--- EXTRACTED RECORDS ---
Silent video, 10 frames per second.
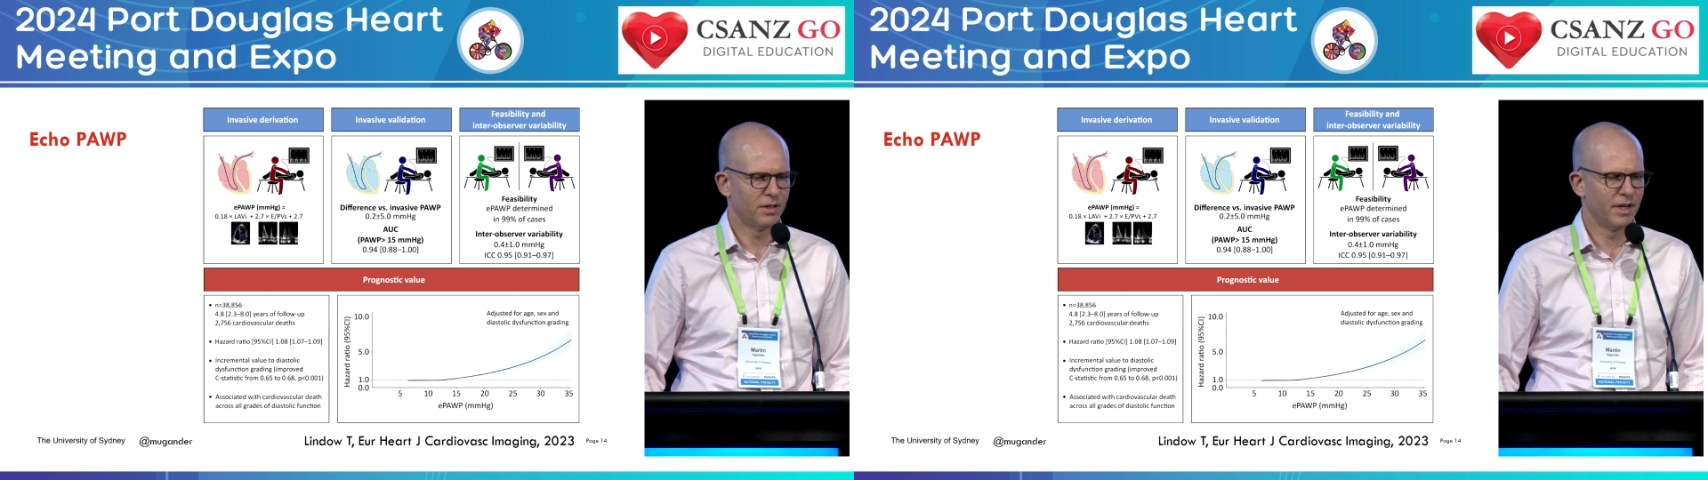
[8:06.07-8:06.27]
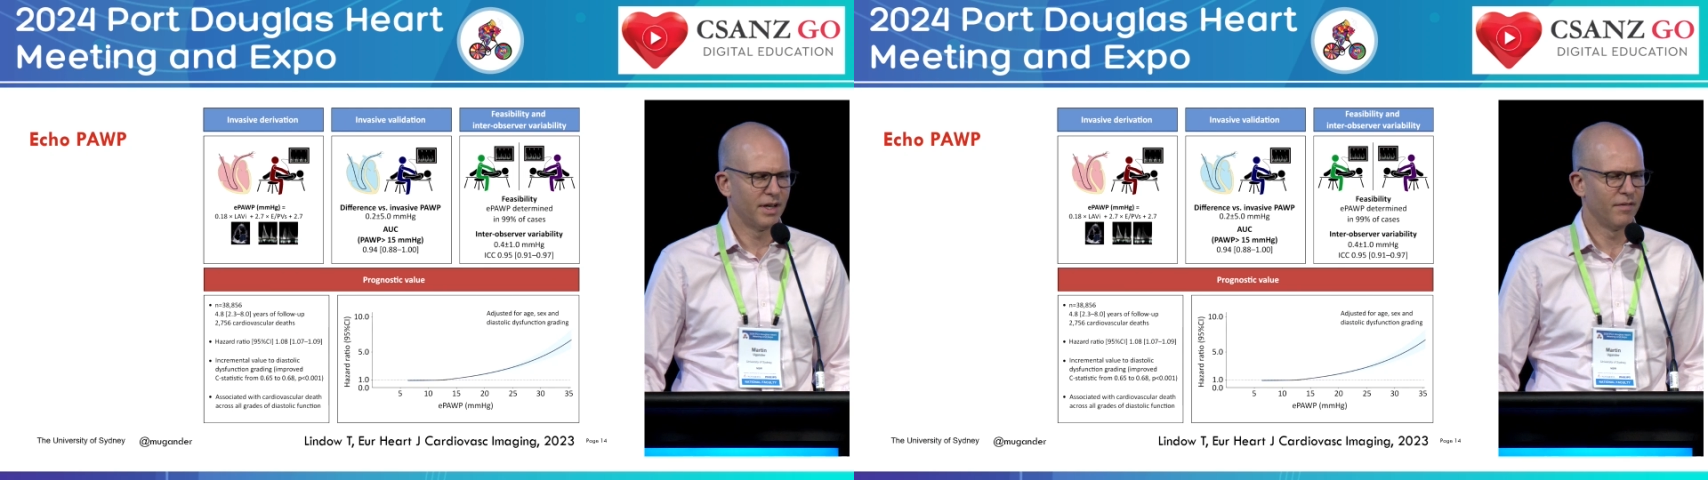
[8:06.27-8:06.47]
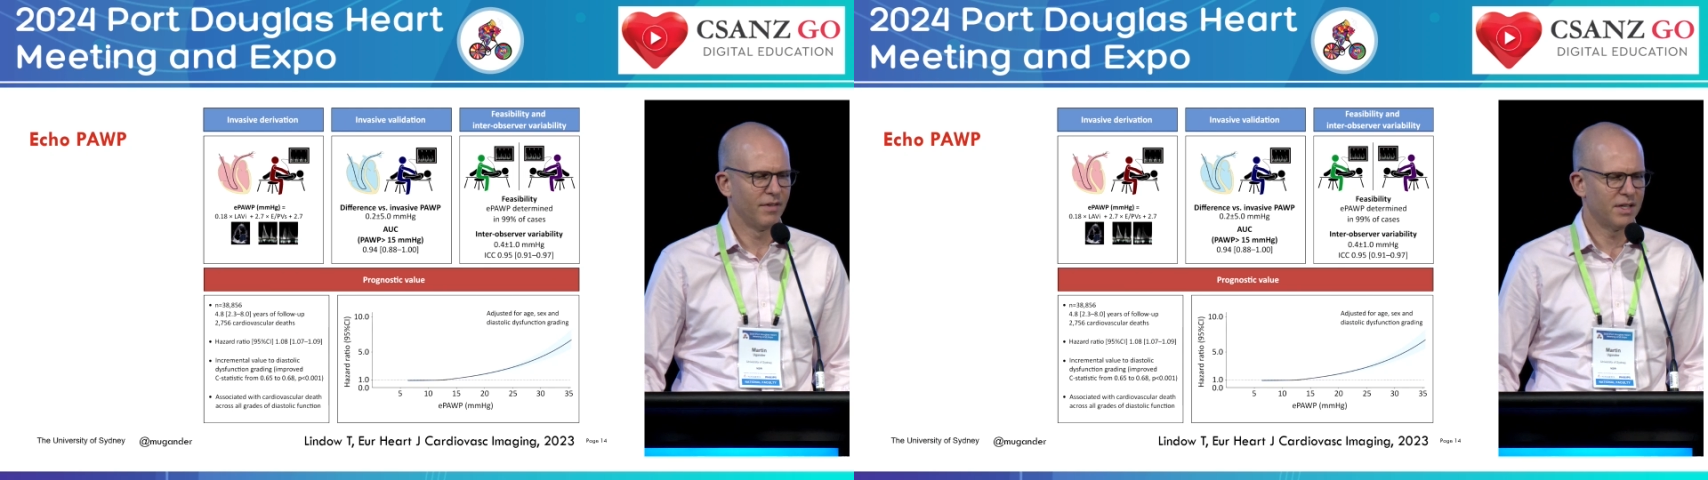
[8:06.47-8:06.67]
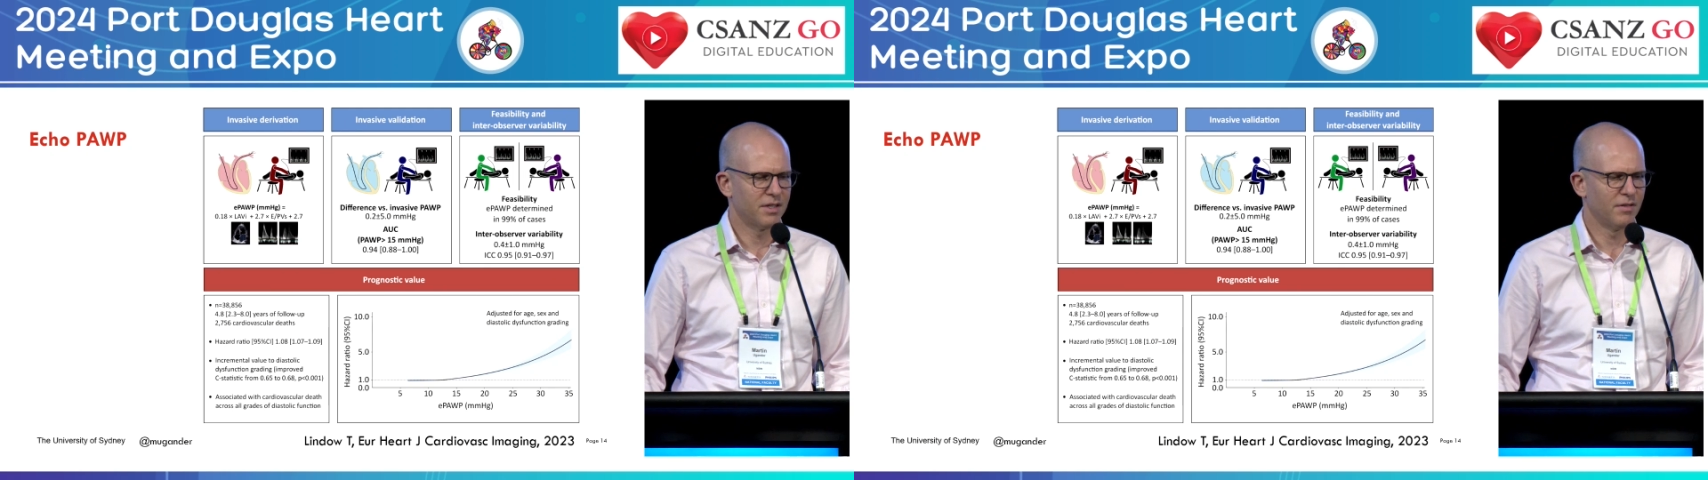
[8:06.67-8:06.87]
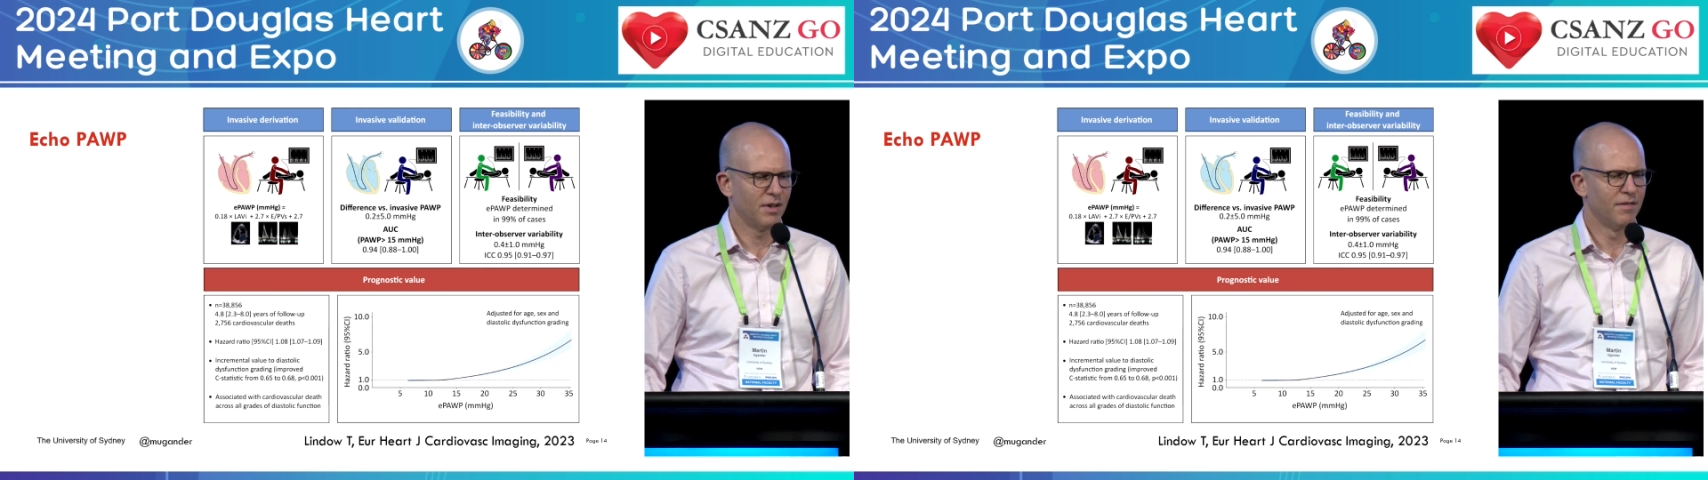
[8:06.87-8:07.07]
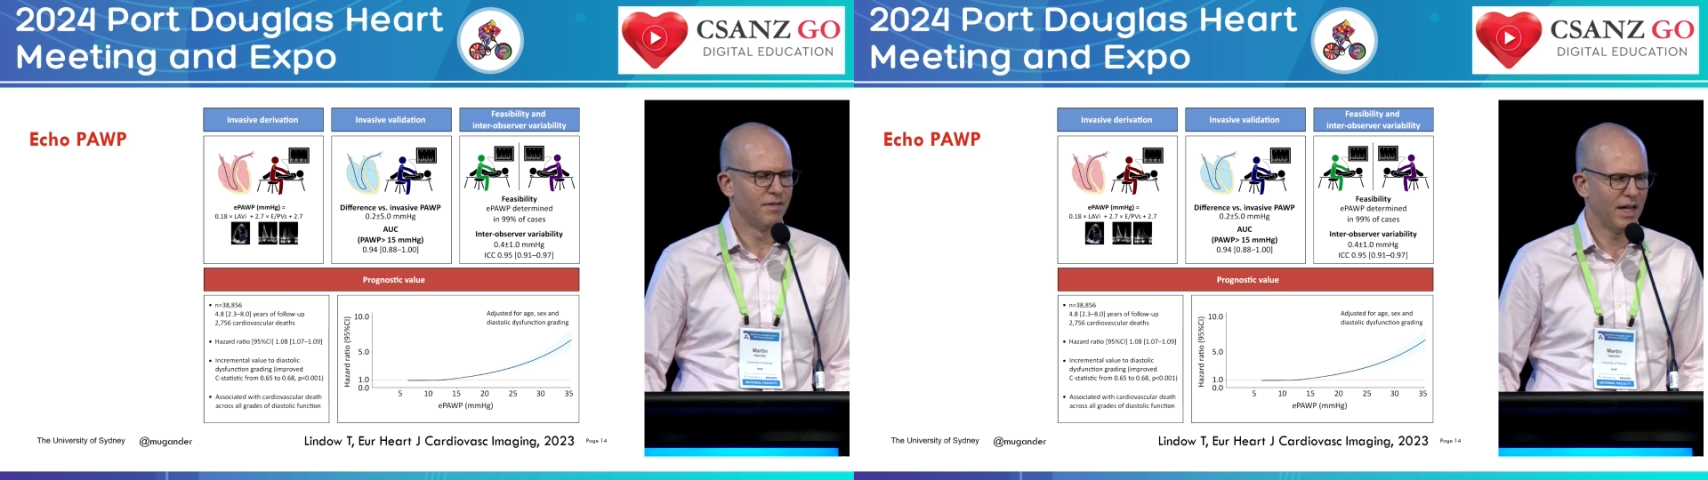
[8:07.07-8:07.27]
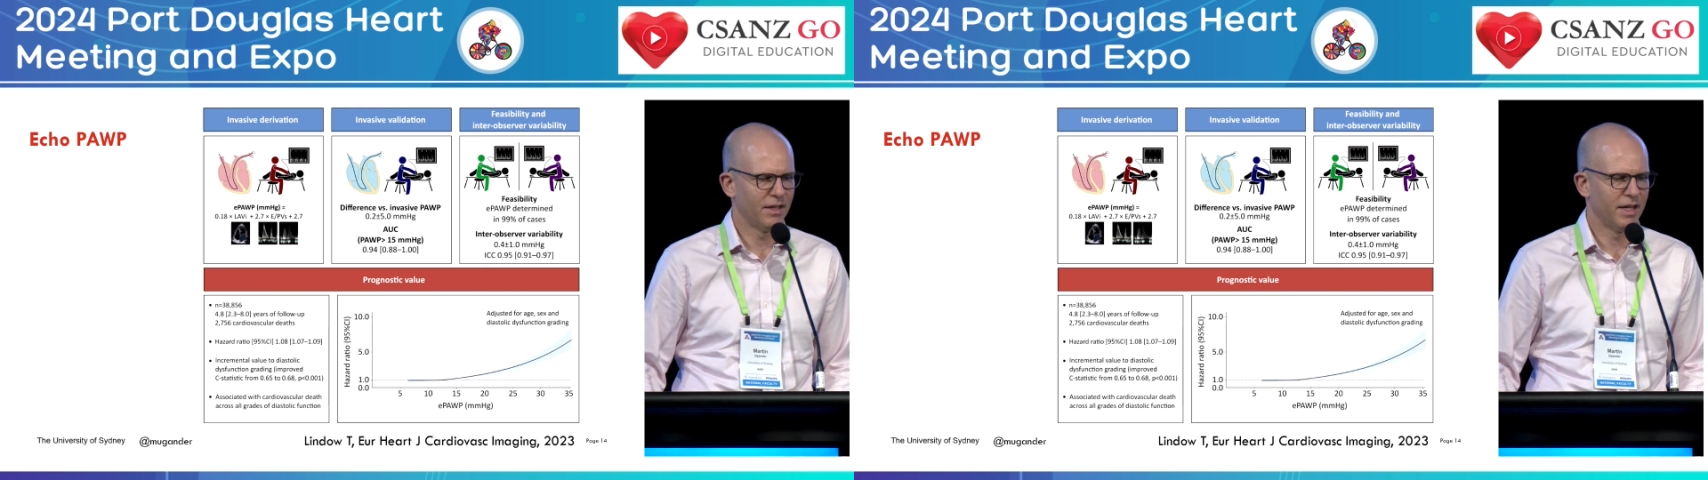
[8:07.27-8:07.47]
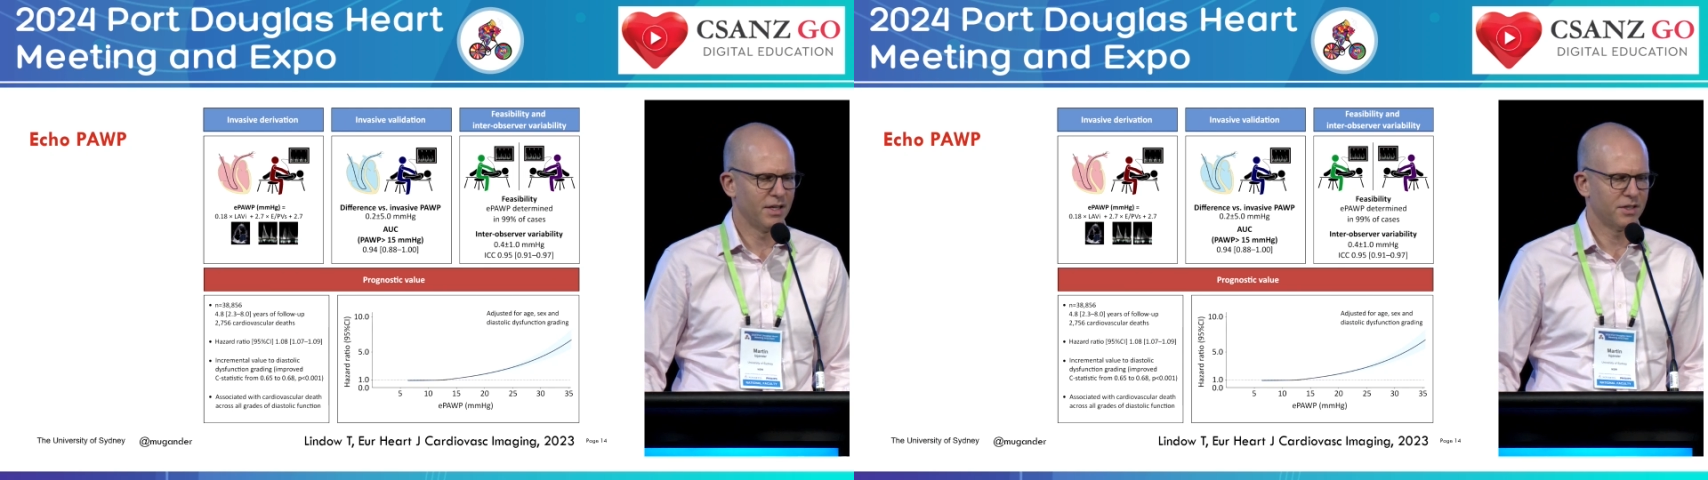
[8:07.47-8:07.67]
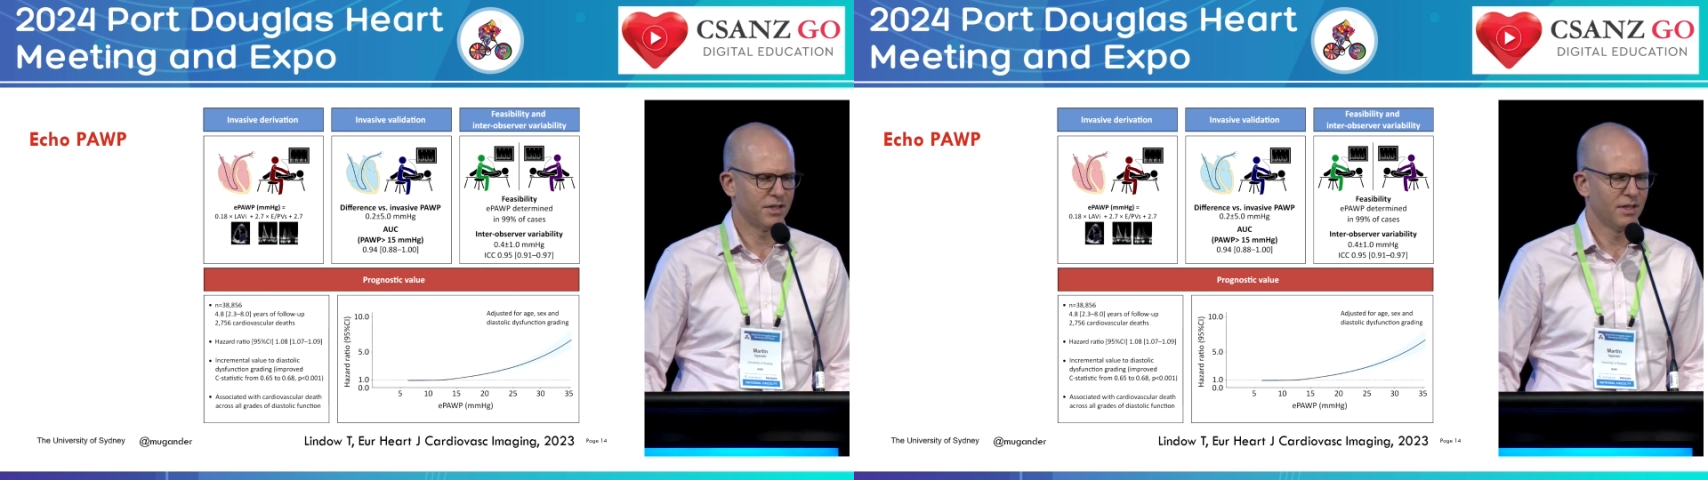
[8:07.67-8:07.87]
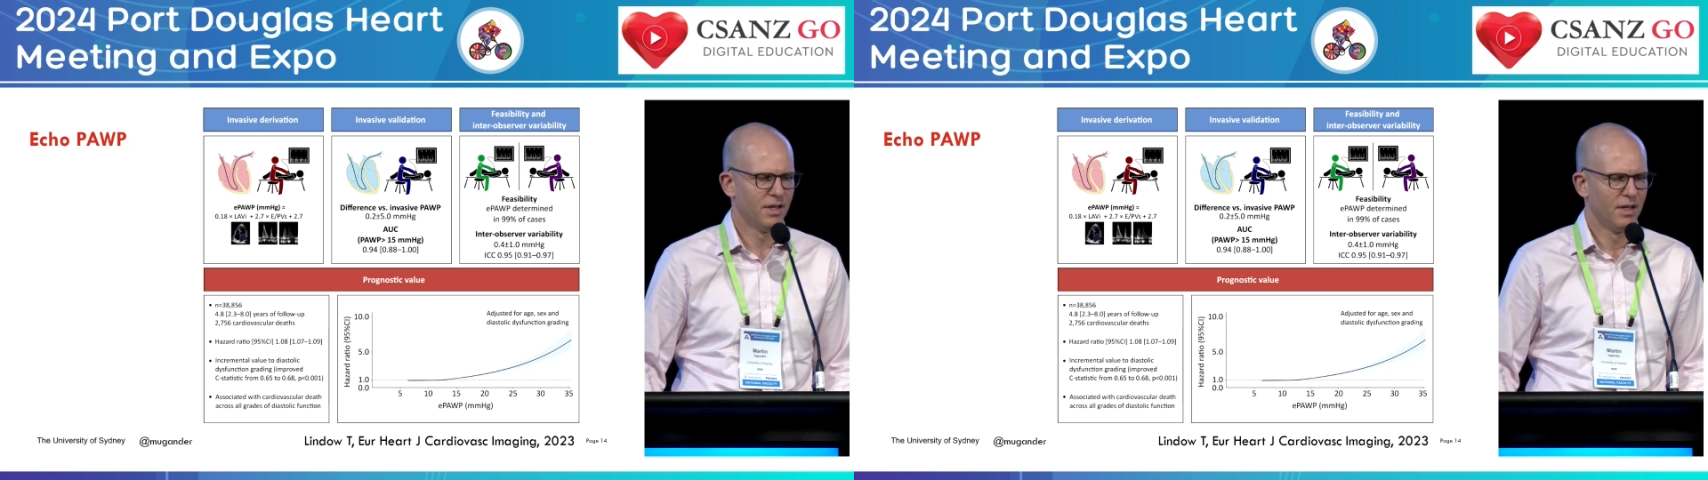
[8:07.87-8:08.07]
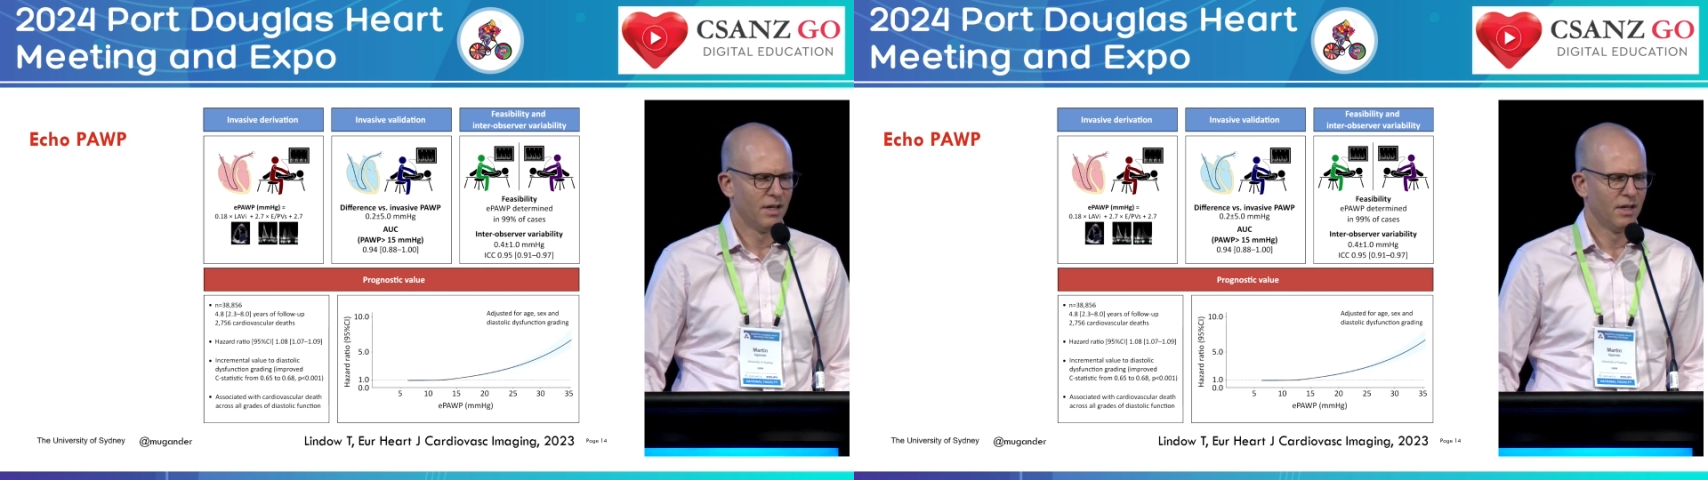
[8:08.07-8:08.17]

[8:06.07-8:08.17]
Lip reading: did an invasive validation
---
> _EXERCISE DIRECTIONS_:
Leave nothing out but the pictures when transcribing the records.

> _ANSWER BOX_:
Silent video, 10 frames per second.
[8:06.07-8:06.27]
[8:06.27-8:06.47]
[8:06.47-8:06.67]
[8:06.67-8:06.87]
[8:06.87-8:07.07]
[8:07.07-8:07.27]
[8:07.27-8:07.47]
[8:07.47-8:07.67]
[8:07.67-8:07.87]
[8:07.87-8:08.07]
[8:08.07-8:08.17]

[8:06.07-8:08.17]
Lip reading: did an invasive validation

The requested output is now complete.